**PROVIDED DATA**.
*** Begin section ***
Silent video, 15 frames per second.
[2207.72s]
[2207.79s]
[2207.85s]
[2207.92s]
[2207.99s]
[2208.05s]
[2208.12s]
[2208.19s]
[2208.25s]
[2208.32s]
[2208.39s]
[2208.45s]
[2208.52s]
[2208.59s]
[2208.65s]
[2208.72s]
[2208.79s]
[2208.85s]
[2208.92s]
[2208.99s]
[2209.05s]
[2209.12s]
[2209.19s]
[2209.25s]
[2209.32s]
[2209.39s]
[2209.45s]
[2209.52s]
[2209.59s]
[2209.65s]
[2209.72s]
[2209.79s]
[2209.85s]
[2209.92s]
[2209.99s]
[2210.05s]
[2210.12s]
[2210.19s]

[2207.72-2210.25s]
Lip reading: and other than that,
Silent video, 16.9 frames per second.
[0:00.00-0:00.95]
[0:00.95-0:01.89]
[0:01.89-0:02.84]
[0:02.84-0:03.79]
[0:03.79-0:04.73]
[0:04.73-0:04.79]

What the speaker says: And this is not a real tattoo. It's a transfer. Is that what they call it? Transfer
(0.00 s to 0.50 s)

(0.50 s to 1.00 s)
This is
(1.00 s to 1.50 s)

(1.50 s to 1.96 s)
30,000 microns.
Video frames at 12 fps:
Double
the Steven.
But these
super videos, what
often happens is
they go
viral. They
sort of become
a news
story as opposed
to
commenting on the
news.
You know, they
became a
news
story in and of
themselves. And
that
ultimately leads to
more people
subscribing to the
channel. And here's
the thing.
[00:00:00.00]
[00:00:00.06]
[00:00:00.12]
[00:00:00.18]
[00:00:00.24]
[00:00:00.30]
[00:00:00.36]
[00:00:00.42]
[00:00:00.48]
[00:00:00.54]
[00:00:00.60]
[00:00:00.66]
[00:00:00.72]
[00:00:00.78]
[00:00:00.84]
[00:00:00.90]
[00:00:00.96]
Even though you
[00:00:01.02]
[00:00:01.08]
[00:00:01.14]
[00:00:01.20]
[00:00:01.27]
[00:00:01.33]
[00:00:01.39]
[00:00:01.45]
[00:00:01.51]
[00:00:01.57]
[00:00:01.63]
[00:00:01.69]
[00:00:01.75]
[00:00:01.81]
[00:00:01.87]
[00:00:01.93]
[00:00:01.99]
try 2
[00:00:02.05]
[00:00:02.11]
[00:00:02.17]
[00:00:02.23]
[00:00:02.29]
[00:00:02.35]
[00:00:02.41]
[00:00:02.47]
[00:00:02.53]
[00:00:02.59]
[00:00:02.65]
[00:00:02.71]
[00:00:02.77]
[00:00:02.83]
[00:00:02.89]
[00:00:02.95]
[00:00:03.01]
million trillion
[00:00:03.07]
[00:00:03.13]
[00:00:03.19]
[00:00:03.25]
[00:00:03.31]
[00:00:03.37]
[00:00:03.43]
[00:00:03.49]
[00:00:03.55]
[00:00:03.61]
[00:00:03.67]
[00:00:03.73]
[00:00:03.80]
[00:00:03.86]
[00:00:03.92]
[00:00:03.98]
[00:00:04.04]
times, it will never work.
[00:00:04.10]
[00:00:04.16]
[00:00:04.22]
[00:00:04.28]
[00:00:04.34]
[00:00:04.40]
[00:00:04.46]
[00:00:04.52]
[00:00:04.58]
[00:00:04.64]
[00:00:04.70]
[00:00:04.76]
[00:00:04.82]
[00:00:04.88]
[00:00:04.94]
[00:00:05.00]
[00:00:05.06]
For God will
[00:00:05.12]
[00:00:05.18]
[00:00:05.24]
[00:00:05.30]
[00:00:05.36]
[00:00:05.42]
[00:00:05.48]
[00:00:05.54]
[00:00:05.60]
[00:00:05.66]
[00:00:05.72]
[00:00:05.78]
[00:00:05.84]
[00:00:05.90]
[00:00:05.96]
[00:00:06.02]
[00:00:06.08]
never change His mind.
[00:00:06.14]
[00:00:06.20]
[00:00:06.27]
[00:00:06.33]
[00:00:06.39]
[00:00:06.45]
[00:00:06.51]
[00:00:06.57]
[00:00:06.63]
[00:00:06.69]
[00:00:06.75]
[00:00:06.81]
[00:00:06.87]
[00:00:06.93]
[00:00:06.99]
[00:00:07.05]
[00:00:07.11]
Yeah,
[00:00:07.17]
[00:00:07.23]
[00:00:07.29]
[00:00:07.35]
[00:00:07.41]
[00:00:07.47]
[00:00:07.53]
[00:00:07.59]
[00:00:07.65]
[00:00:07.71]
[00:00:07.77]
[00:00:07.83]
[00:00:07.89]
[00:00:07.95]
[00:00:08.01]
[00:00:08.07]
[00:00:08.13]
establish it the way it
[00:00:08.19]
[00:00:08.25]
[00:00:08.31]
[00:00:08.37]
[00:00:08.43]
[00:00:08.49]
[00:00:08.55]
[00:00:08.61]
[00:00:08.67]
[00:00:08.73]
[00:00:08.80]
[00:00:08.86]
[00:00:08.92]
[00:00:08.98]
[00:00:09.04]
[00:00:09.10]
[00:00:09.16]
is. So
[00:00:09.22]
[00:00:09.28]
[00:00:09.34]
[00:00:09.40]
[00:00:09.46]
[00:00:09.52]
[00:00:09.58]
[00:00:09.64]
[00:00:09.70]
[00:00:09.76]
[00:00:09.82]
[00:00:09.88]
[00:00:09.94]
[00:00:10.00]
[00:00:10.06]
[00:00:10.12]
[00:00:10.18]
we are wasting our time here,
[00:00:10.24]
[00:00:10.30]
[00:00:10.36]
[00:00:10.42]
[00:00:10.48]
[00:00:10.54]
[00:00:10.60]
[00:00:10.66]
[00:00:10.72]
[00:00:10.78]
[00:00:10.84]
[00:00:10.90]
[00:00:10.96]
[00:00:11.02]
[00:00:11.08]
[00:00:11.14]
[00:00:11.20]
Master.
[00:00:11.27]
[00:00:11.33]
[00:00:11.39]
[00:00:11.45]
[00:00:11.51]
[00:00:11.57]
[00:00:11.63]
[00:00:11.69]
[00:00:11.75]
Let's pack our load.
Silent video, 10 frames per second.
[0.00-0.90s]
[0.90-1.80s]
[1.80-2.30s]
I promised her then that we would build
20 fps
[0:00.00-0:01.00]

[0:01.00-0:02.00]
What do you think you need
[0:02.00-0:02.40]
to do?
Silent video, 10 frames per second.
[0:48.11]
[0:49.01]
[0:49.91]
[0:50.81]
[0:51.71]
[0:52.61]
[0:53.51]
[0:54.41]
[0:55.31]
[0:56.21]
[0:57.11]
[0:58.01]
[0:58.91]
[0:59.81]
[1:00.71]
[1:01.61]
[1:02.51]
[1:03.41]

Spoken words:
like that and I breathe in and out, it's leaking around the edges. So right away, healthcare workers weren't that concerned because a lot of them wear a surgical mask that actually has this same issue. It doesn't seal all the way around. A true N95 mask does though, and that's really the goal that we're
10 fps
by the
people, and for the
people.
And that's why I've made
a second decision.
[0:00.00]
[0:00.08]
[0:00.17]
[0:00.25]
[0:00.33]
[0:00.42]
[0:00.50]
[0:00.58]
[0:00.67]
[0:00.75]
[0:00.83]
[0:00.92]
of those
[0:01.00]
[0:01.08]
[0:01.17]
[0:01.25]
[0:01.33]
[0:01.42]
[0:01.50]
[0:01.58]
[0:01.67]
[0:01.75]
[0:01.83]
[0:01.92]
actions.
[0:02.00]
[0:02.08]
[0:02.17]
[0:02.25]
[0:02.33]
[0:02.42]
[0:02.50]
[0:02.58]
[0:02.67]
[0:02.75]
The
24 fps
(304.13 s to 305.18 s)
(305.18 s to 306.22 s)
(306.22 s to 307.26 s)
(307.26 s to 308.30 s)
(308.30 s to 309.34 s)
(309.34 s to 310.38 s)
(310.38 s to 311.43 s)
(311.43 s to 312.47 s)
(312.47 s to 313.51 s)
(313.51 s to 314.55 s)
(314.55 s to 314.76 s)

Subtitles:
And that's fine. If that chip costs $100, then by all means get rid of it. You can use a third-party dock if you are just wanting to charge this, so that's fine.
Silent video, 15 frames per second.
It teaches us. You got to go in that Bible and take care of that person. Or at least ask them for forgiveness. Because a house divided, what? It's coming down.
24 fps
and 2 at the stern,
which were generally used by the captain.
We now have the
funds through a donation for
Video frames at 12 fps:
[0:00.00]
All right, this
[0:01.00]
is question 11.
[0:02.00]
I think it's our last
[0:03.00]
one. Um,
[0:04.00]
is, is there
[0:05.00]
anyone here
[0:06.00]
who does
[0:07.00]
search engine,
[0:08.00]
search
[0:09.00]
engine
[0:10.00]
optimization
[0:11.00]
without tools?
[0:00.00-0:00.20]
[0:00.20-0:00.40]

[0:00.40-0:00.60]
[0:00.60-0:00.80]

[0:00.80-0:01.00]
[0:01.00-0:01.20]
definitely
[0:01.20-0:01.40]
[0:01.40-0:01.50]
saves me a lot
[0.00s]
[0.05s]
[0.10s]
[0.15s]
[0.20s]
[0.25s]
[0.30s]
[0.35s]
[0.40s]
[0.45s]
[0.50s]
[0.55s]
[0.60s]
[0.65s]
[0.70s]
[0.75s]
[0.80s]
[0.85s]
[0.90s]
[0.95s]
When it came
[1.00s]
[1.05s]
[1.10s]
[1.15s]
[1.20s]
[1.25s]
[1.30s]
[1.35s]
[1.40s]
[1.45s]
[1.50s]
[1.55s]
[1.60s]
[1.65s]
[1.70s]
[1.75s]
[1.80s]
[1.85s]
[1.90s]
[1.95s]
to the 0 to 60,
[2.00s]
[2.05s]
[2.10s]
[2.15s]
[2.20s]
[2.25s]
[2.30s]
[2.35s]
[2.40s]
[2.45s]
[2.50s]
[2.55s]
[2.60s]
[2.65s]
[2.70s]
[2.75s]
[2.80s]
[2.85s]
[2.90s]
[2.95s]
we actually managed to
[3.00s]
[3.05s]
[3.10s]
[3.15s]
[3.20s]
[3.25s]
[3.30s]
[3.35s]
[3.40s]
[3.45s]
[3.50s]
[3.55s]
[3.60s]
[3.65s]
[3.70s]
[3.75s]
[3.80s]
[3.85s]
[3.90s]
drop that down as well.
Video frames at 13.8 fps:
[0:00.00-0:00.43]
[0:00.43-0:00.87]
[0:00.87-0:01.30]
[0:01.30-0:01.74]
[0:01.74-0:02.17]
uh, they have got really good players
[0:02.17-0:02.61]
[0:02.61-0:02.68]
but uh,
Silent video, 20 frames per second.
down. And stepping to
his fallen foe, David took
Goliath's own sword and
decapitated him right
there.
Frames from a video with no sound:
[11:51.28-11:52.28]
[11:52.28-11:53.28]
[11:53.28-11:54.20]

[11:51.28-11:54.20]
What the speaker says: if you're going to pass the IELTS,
*** End section ***
**TRY IT**.
From the records above, copy every line that holds the word "says".

**ANSWER SECTION**.
What the speaker says: And this is not a real tattoo. It's a transfer. Is that what they call it? Transfer
What the speaker says: if you're going to pass the IELTS,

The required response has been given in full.